• ACTION ITEM: Once you reach the line that holds "[0:00.00-0:00.90]" in the listing below, output it and every line after it through the line that holds "Word for word: Now, this", word for word.

───

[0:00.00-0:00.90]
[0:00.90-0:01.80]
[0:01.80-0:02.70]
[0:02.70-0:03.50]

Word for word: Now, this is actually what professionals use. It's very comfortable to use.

───

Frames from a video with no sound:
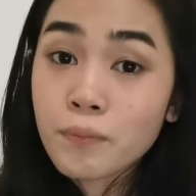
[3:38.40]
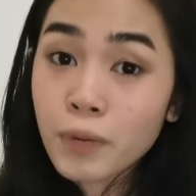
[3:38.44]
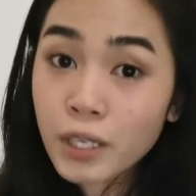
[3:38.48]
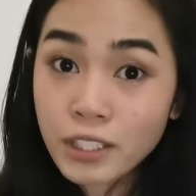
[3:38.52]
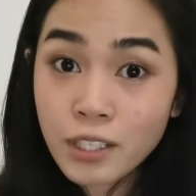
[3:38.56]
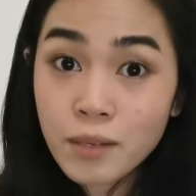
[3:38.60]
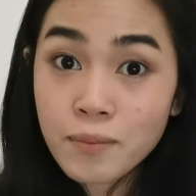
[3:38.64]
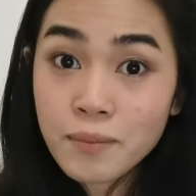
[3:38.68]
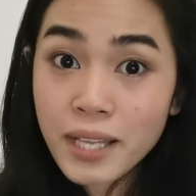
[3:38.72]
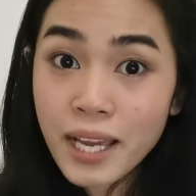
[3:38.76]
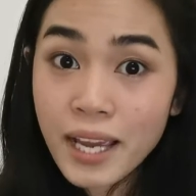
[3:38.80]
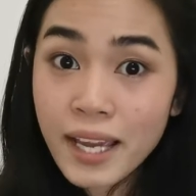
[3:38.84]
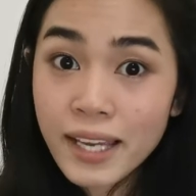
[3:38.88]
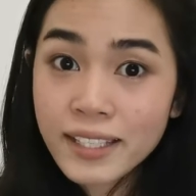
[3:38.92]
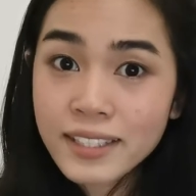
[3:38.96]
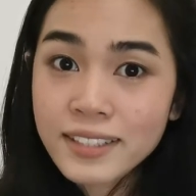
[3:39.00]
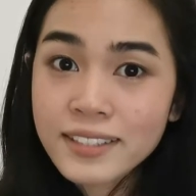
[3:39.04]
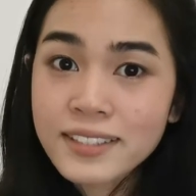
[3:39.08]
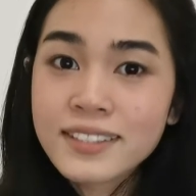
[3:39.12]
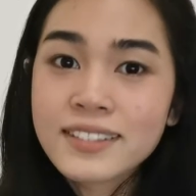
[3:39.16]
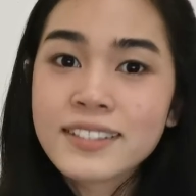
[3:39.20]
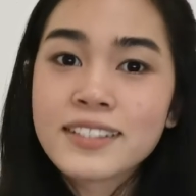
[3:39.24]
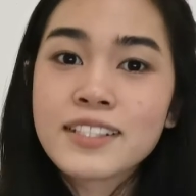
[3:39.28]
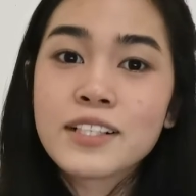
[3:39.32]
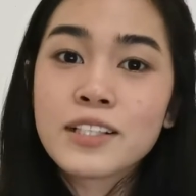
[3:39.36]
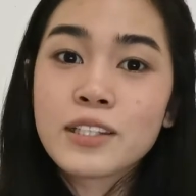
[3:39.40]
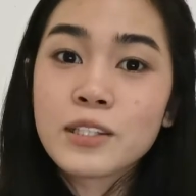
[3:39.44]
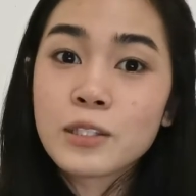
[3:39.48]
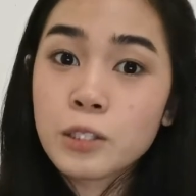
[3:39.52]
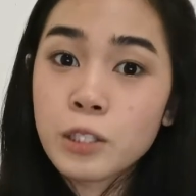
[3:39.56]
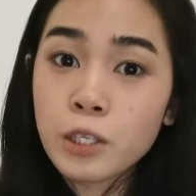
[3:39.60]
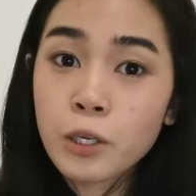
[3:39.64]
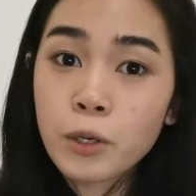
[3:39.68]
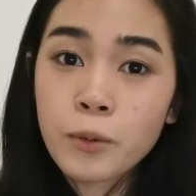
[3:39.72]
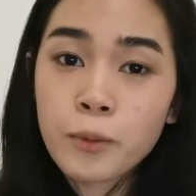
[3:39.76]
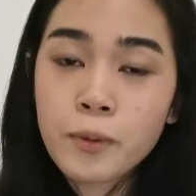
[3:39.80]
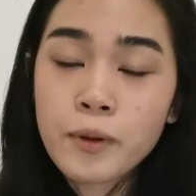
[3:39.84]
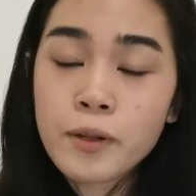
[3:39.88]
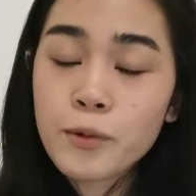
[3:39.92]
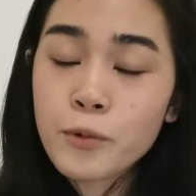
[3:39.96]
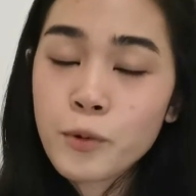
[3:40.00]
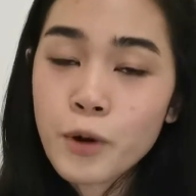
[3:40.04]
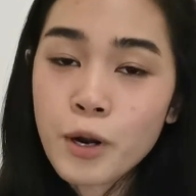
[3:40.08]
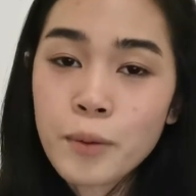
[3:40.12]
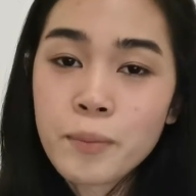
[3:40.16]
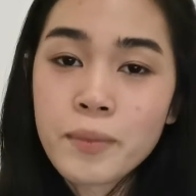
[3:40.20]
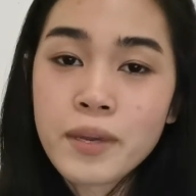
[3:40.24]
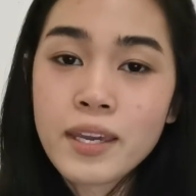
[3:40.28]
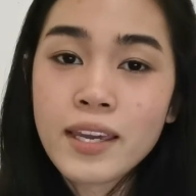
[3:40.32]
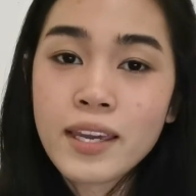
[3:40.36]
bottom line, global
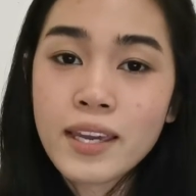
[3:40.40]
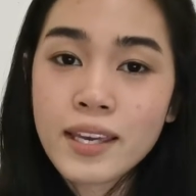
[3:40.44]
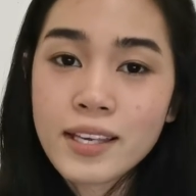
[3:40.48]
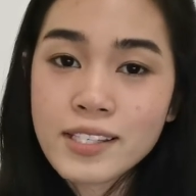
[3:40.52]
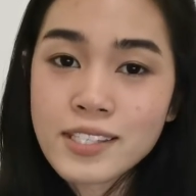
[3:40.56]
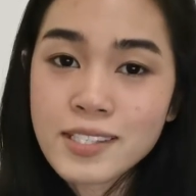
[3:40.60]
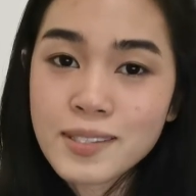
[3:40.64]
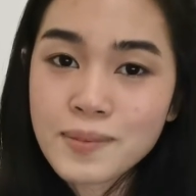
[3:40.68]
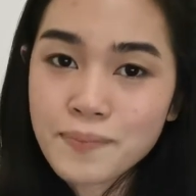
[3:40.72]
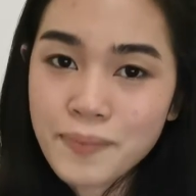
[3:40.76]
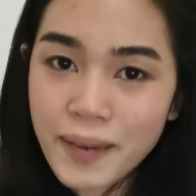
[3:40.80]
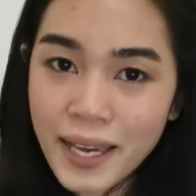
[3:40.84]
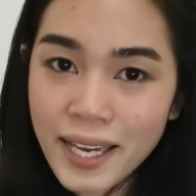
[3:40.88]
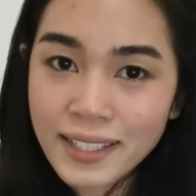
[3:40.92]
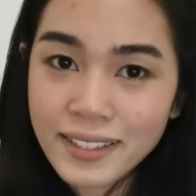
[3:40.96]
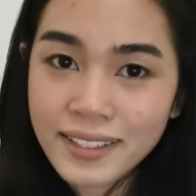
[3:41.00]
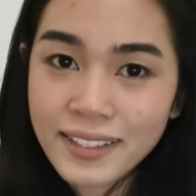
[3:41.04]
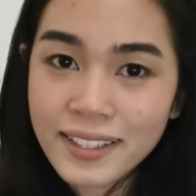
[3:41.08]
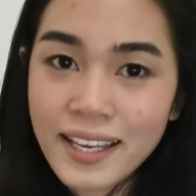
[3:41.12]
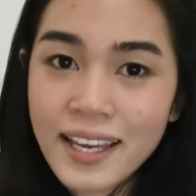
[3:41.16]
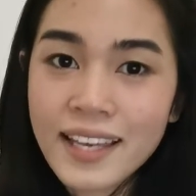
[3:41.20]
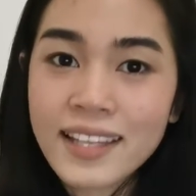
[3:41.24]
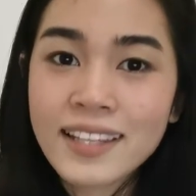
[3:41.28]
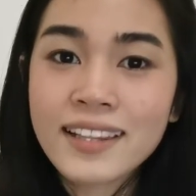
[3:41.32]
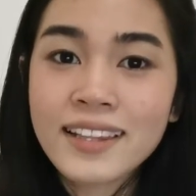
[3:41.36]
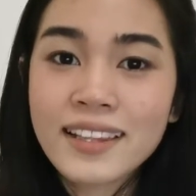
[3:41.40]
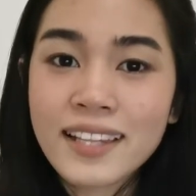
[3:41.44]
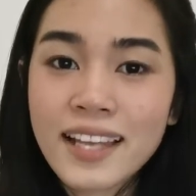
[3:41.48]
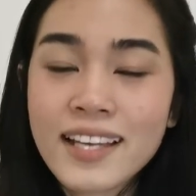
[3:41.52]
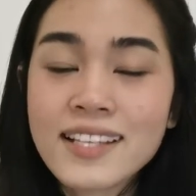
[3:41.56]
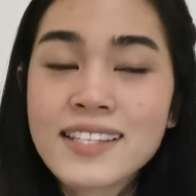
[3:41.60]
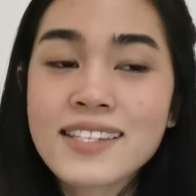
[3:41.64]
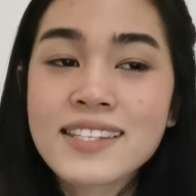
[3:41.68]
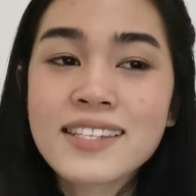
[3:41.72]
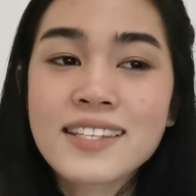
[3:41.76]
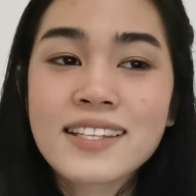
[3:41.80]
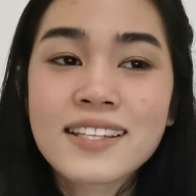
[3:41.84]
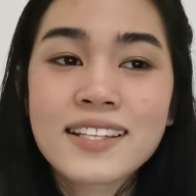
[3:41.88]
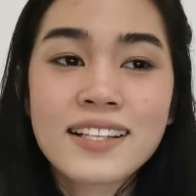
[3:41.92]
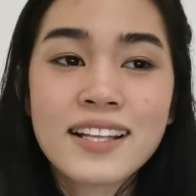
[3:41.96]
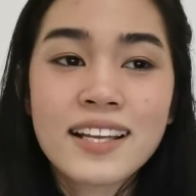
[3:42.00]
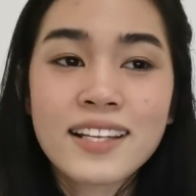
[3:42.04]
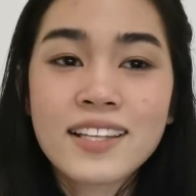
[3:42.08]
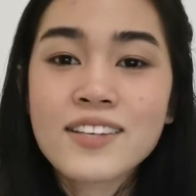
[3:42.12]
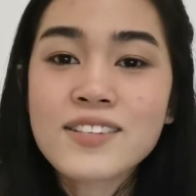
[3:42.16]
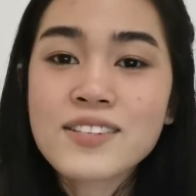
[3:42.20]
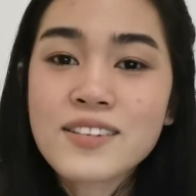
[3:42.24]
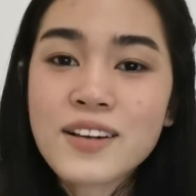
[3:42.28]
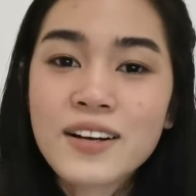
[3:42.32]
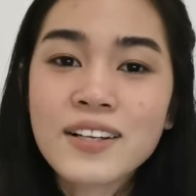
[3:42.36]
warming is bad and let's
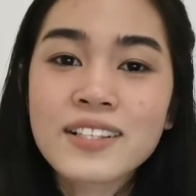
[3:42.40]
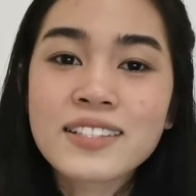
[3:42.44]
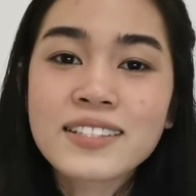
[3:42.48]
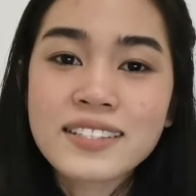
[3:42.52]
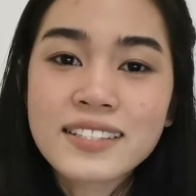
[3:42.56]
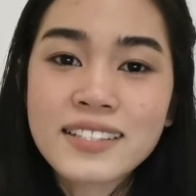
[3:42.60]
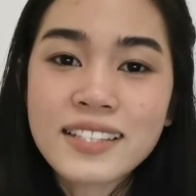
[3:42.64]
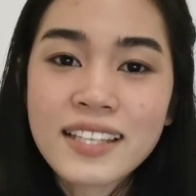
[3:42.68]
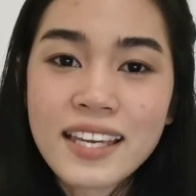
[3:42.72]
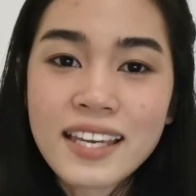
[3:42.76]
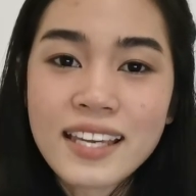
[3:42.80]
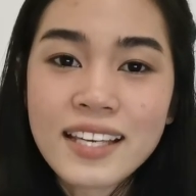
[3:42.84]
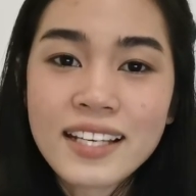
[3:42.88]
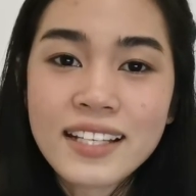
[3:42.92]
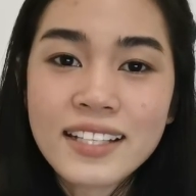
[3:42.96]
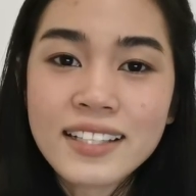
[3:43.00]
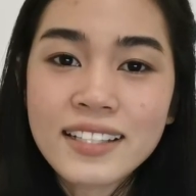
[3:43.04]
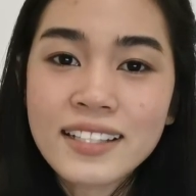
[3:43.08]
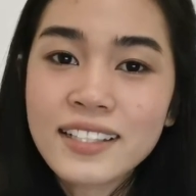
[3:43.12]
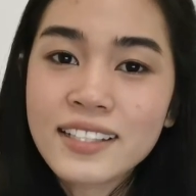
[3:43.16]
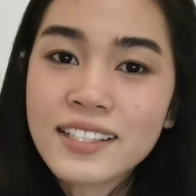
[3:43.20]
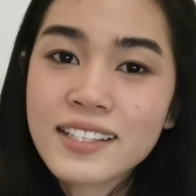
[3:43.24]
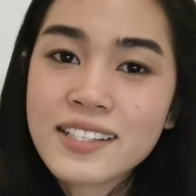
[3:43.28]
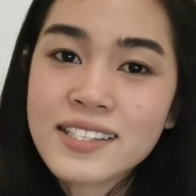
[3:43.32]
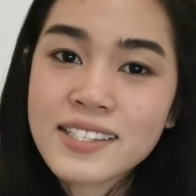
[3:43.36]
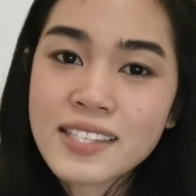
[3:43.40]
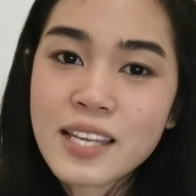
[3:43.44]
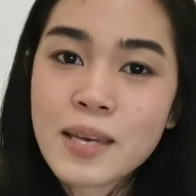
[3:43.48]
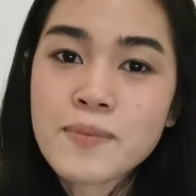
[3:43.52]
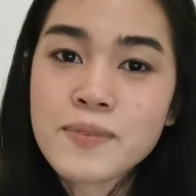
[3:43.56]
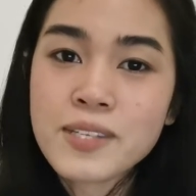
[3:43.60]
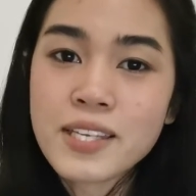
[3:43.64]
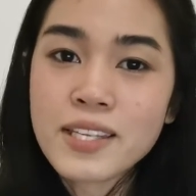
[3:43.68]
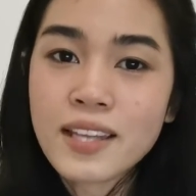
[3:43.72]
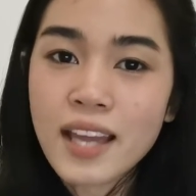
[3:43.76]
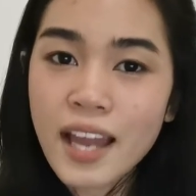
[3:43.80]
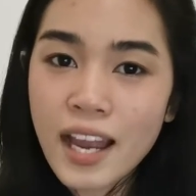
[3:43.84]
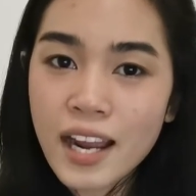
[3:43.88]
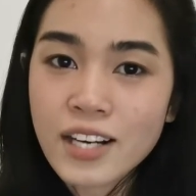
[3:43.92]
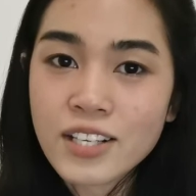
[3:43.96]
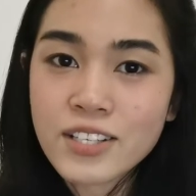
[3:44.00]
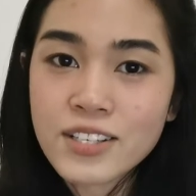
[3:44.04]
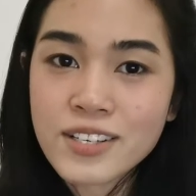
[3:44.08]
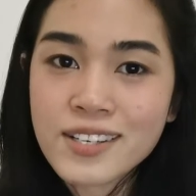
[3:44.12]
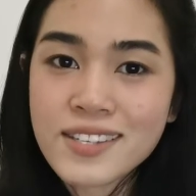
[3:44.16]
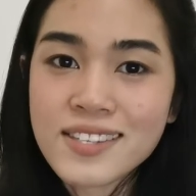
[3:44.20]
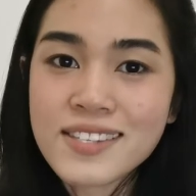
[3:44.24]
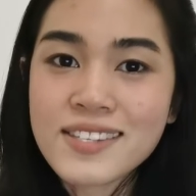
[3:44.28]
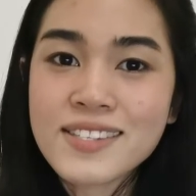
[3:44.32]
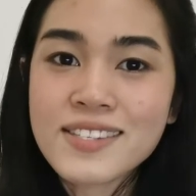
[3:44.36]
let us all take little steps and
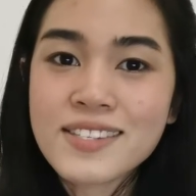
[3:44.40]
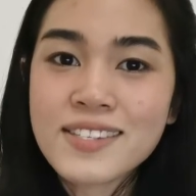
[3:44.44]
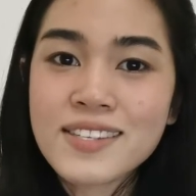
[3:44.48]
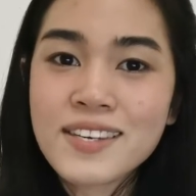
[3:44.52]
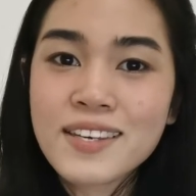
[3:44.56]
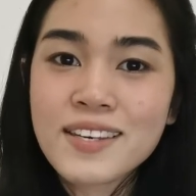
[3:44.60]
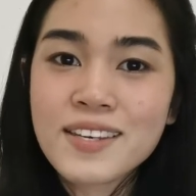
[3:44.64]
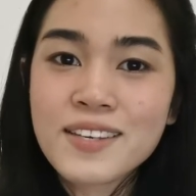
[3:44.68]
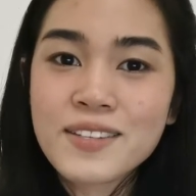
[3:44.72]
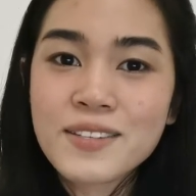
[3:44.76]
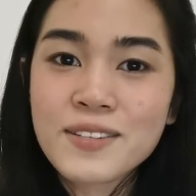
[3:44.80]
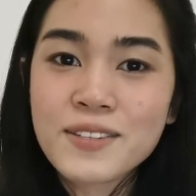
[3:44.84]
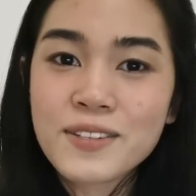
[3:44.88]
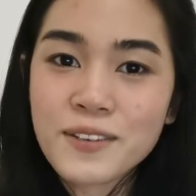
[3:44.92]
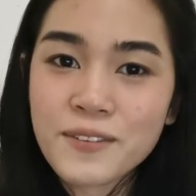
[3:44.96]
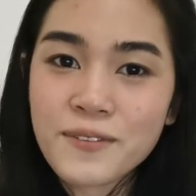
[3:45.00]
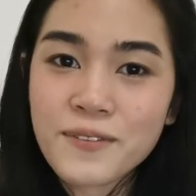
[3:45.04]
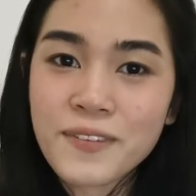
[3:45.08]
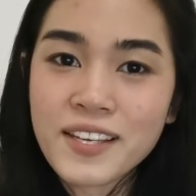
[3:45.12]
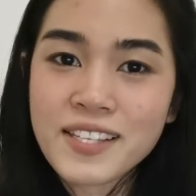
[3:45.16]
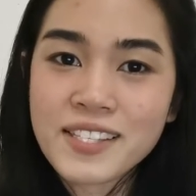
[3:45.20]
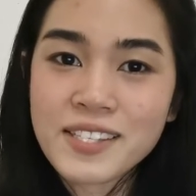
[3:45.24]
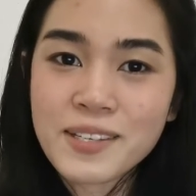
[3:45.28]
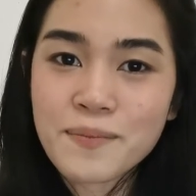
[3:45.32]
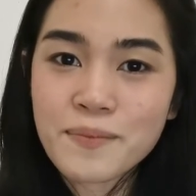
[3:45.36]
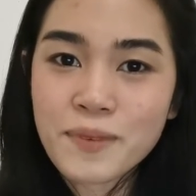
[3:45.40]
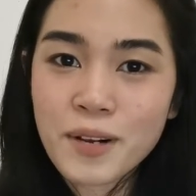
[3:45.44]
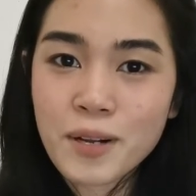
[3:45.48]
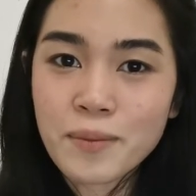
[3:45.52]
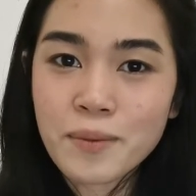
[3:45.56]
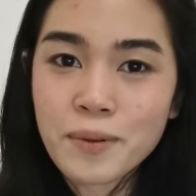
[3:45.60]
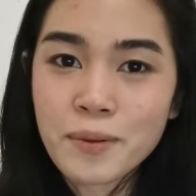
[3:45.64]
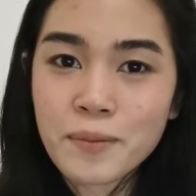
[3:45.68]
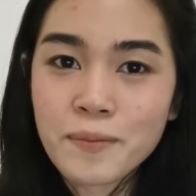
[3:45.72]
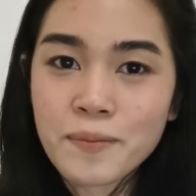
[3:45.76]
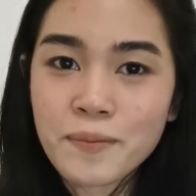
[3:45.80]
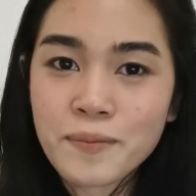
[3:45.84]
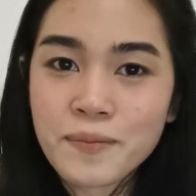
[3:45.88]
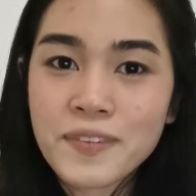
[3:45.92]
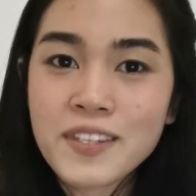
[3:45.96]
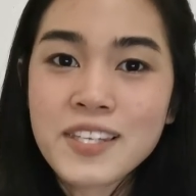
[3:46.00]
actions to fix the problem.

───

• REPLY:
[0:00.00-0:00.90]
[0:00.90-0:01.80]
[0:01.80-0:02.70]
[0:02.70-0:03.50]

Word for word: Now, this is actually what professionals use. It's very comfortable to use.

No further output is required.